The nice guy finishes last:  Why is it that there is always the best friend or the nerdy guy that likes the main character, but she always ends up with the bad boy or the brooding jock?  Why can’t she just end up with the geek?

Do these writing elements bug you?  Are there any other writing elements that you see over and over that automatically rub you the wrong way in a story?  (Note:  Sorry if you have used any of these elements and this offends you.  It’s just my opinion)


  1. The isosceles love triangle. You know, the one where it's painfully obvious which guy the female mc will choose, but she doesn't deserve either of them, anyway.

    LOL, I try to avoid pop culture references like the plague.

  2. Oh that is a good way to put it! I definitely hate that! That's why I was Team Edward, I knew he would win

  3. Ugh, love triangles, for sure. I do not connect to them at all. I don't understand the concept of being "pulled" equally between two people. Surely you like one at least a little more than you like the other? Dunno. Don't get it.

    Another that bugs me is over-explanation. Readers aren't stupid. You don't have to bash them over the head with something. You don't have to have a character say it, and then reiterate from another character and have the MC think about it AGAIN just to make sure the audience gets it. They get it.

  4. I don't like pop cultures reference either. The only references I tend to use are ones that are a good oldie song. And I do wish there were more nice guy characters in paranormal/sff stories.

  5. Ugh, I hate the description dump, too, unless it's really, really well-written (there are lots of descriptive passages from The Book Thief, for example, but I loved every darn word of that book because it was so well done). The implausible stuff that you mentioned--an entire paragraph devoted to the boy's eye color when the girl only sees him from across the room--really bugs me. How good is the girl's eyesight to see the "gold flecks" or the "thick lashes" from across the room? Descriptions like that are often really boring, unoriginal, and a waste of time.

  6. The only pop culture references I ever use are "the classics" or current events. Other than that, I'm with you on every point. And the comment above is true too.

  7. I had a comment on here and for some reason it didn't post *grumble*grumble*

    Steph- I really don't know any girls that were lucky enough to have two boys fighting over them,or maybe that was just me. You would really think there would be a clear winner? And over explanation..ugh, let's all tell the same detail over and over!
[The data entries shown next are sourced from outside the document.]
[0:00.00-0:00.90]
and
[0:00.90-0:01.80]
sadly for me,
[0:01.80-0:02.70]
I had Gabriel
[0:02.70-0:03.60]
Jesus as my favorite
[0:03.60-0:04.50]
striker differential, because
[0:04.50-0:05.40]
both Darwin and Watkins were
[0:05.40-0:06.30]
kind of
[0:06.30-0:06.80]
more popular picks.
    Nicole- Oh yeah, you put a Beatles reference in a story, it's timeless, but Backstreet Boys or Duran, Duran? Not so much.

    Stephanie- But can't you notice the gold flecks in someone's eyes from across the room??? (kidding)I actually haven't read The Book Theif, but I should probably check that out!
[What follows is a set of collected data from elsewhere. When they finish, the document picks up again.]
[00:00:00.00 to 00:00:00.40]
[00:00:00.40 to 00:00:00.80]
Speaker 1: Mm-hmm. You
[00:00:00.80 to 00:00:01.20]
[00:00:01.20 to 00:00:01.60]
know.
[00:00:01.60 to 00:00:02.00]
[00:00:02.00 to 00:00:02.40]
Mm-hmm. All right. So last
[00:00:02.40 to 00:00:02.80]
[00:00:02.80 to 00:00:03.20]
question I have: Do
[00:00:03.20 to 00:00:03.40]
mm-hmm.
    Samantha- The classics will always live on. I actually had a comment made to me to steer clear of current events that could date the story (i.e. I used Hurricane Katrina and was told to just say 'the last Hurricane'), but I think that is differant for everyone.

  8. Great post! These elements do bother me. Especially the character and description dumps. If you're going to dump on us, at least make the stuff interesting.

    Don't tell us the main character has: perfect brown hair, gorgeous green eyes, dresses perfectly.

    That's so boring!

    Tell us something unusual, something we'll remember.